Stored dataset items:
++++++++++

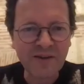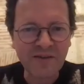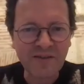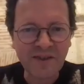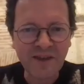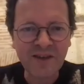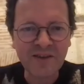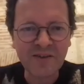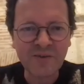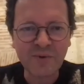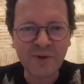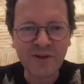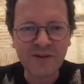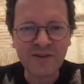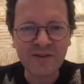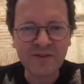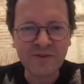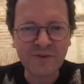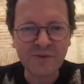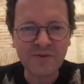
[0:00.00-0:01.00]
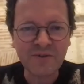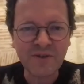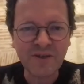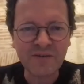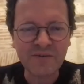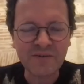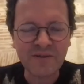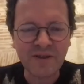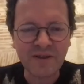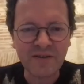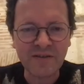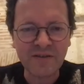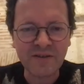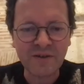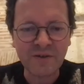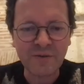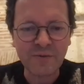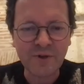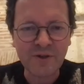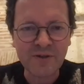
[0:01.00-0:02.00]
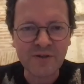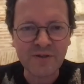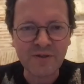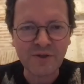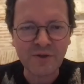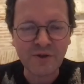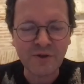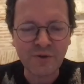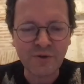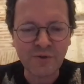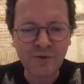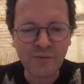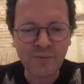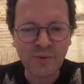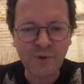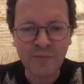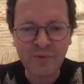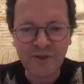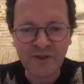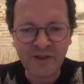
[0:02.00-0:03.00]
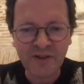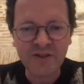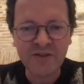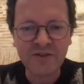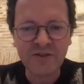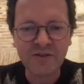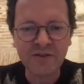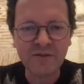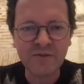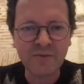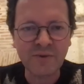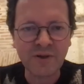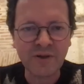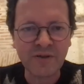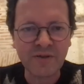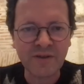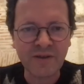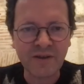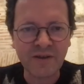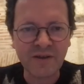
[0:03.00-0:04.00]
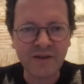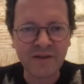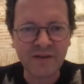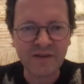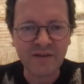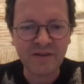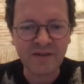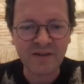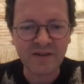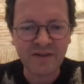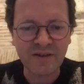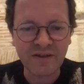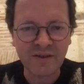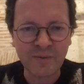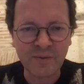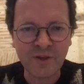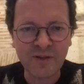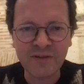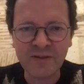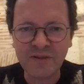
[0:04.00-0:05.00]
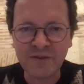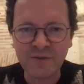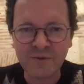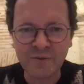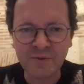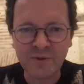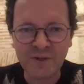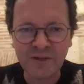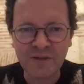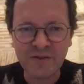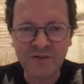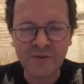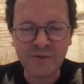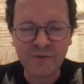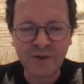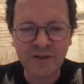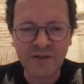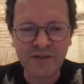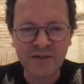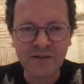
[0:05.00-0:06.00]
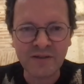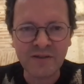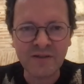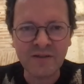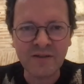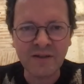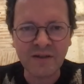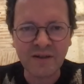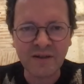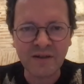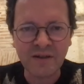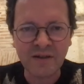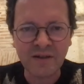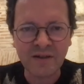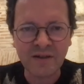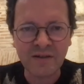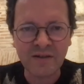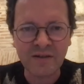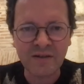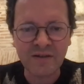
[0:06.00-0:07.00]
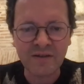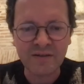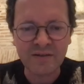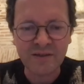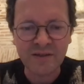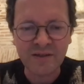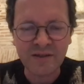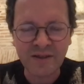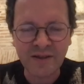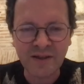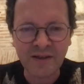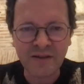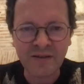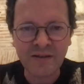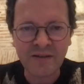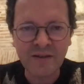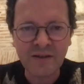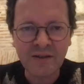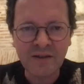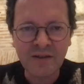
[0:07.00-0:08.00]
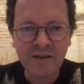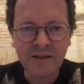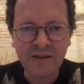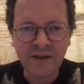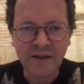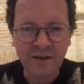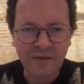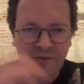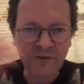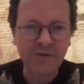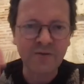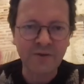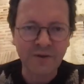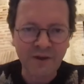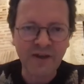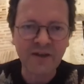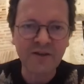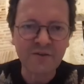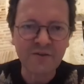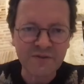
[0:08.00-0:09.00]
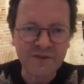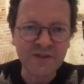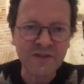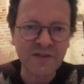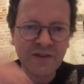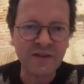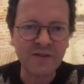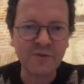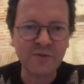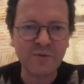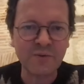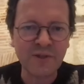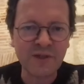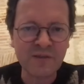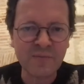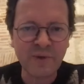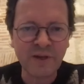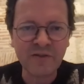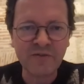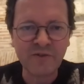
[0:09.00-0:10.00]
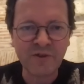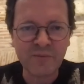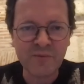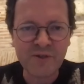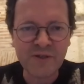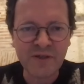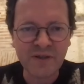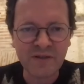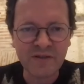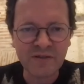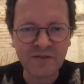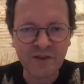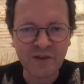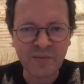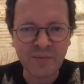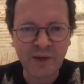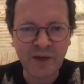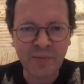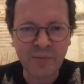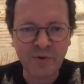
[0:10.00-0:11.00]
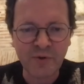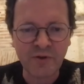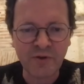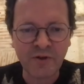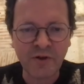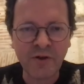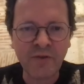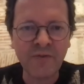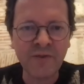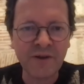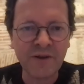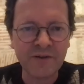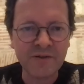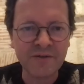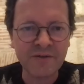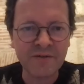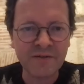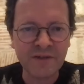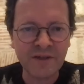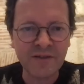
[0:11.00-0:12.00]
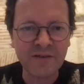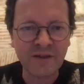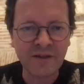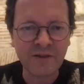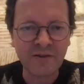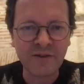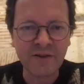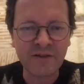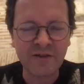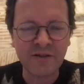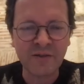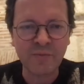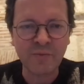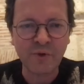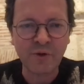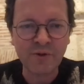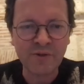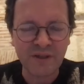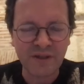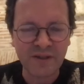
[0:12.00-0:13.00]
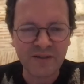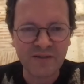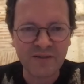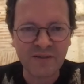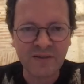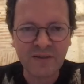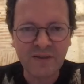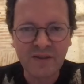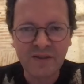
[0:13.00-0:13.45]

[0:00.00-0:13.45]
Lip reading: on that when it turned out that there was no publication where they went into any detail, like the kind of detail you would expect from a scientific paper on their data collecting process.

++++++++++

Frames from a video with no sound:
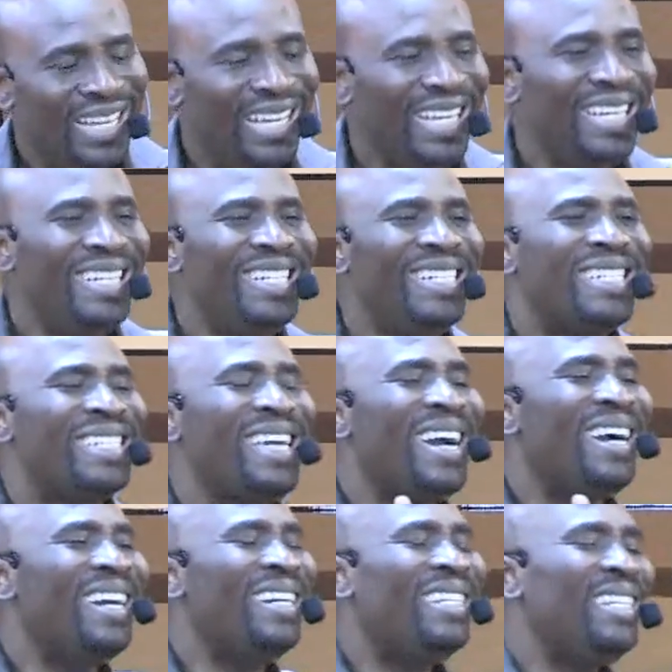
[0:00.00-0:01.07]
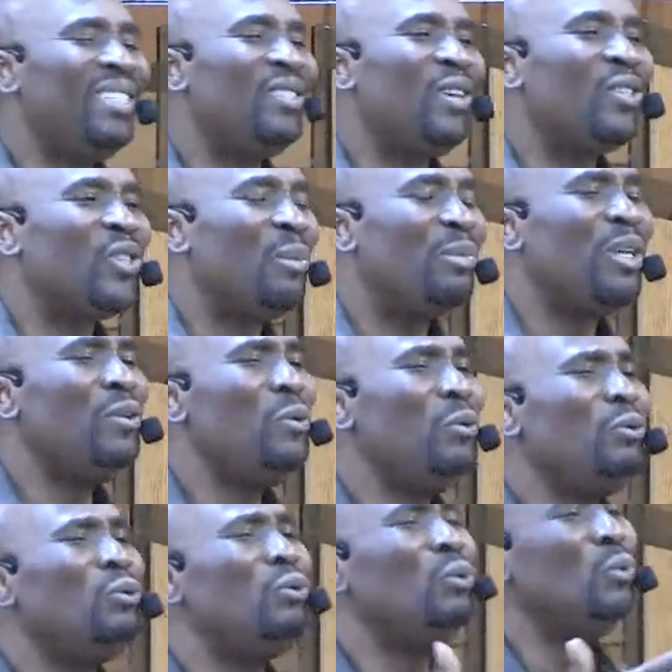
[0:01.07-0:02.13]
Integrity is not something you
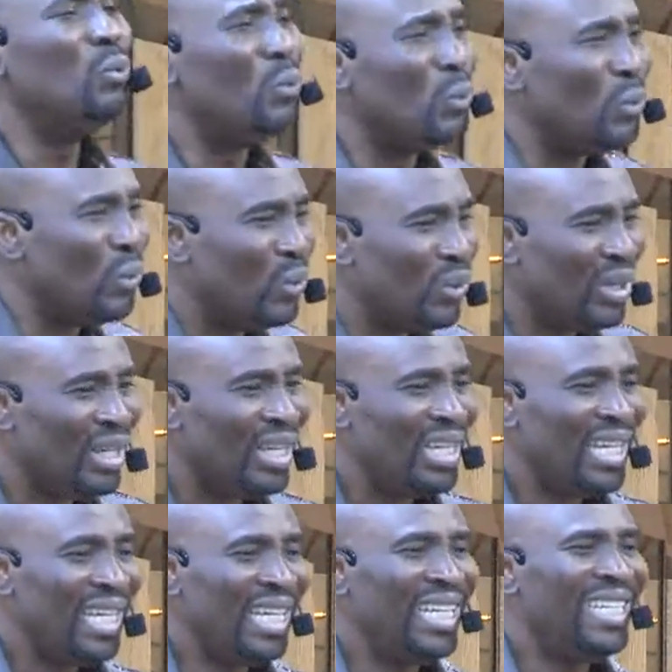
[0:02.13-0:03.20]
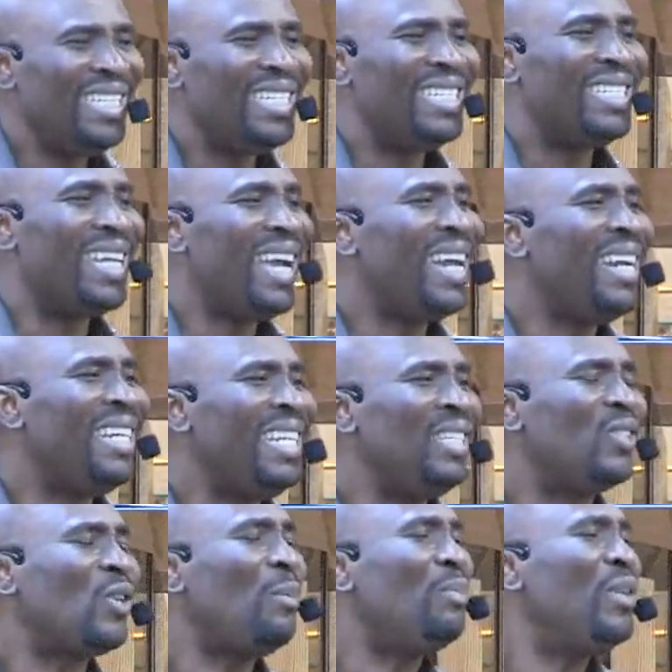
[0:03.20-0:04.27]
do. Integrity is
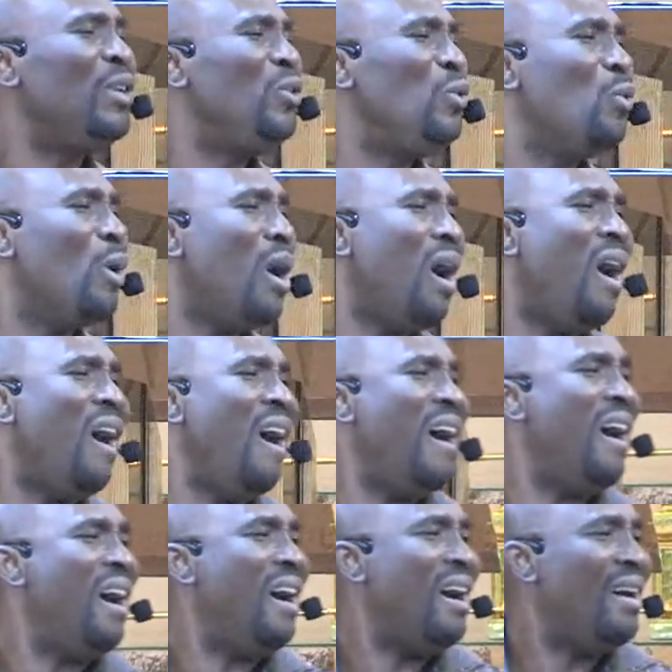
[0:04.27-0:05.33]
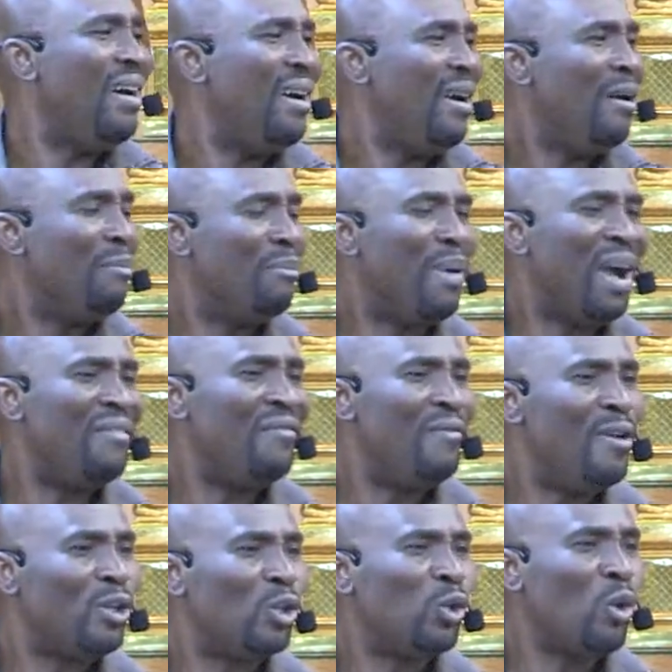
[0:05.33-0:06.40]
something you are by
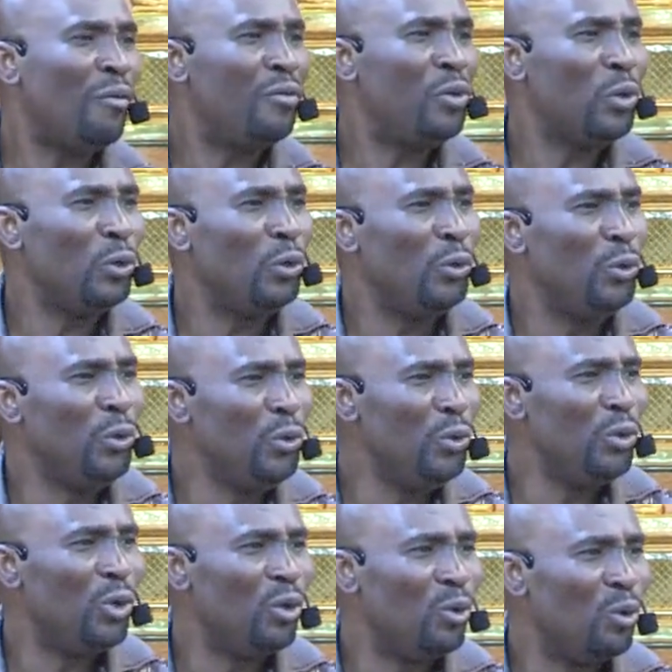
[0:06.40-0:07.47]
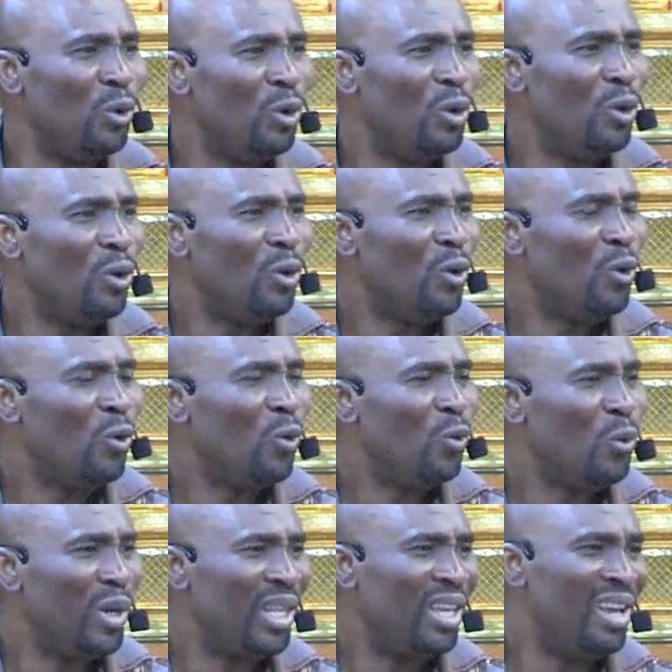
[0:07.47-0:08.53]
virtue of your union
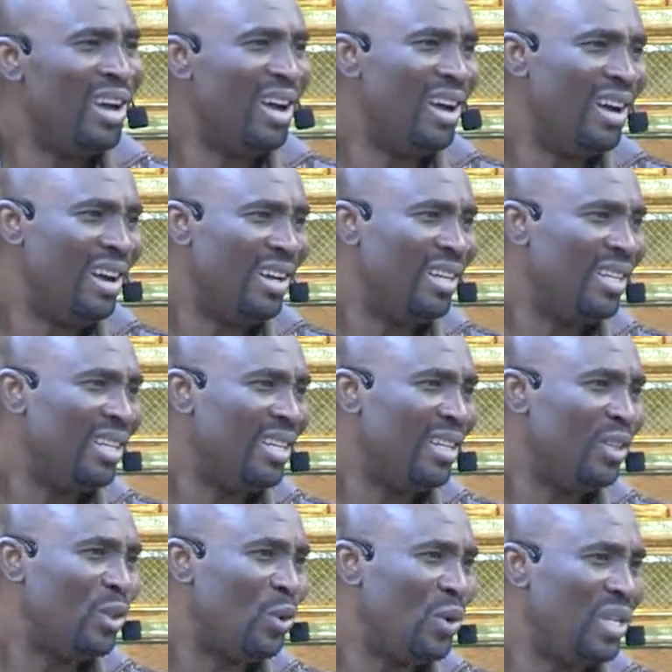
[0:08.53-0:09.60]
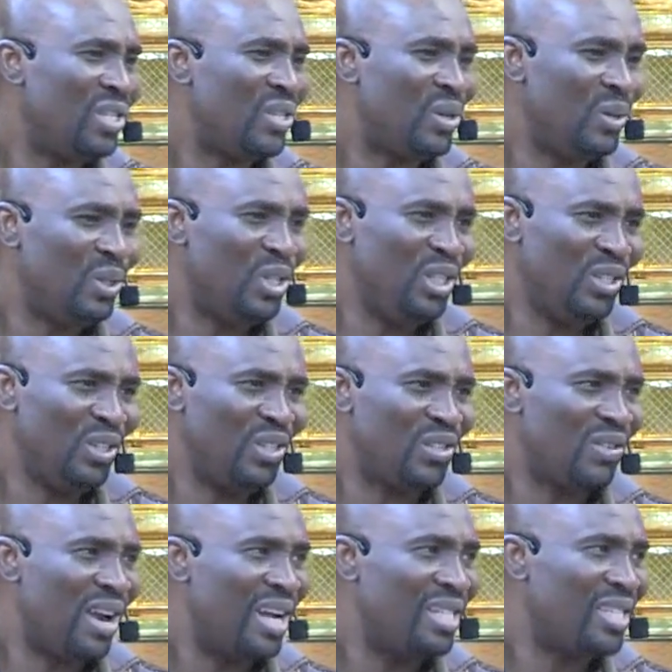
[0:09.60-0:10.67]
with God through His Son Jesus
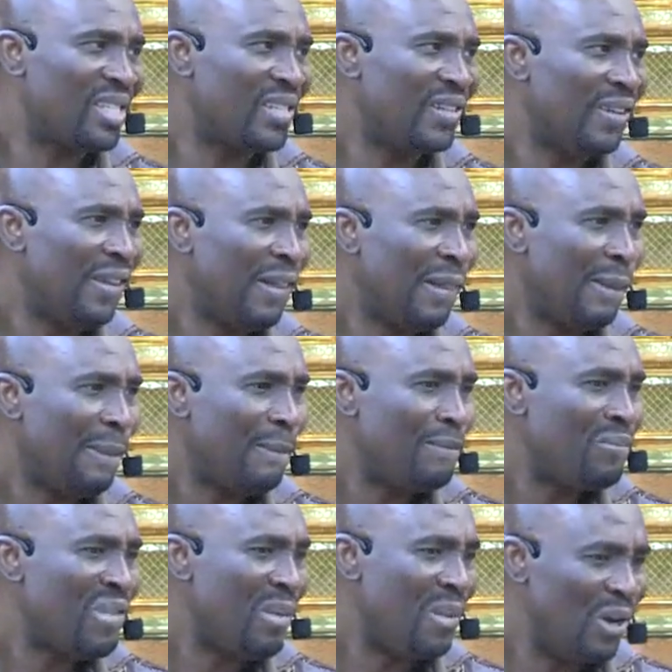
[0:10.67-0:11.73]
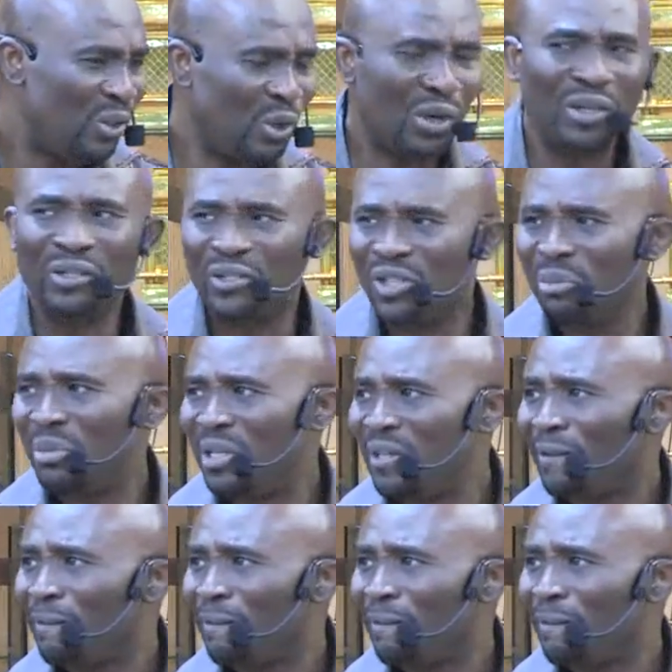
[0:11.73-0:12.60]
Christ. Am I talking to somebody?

++++++++++

Problem details - All lines above starting at the one with "[0:00.00-0:01.00]" and ending at the one with "Lip reading: on", inclusive, are to be printed again exactly, with the pictures left out.

Response area -
[0:00.00-0:01.00]
[0:01.00-0:02.00]
[0:02.00-0:03.00]
[0:03.00-0:04.00]
[0:04.00-0:05.00]
[0:05.00-0:06.00]
[0:06.00-0:07.00]
[0:07.00-0:08.00]
[0:08.00-0:09.00]
[0:09.00-0:10.00]
[0:10.00-0:11.00]
[0:11.00-0:12.00]
[0:12.00-0:13.00]
[0:13.00-0:13.45]

[0:00.00-0:13.45]
Lip reading: on that when it turned out that there was no publication where they went into any detail, like the kind of detail you would expect from a scientific paper on their data collecting process.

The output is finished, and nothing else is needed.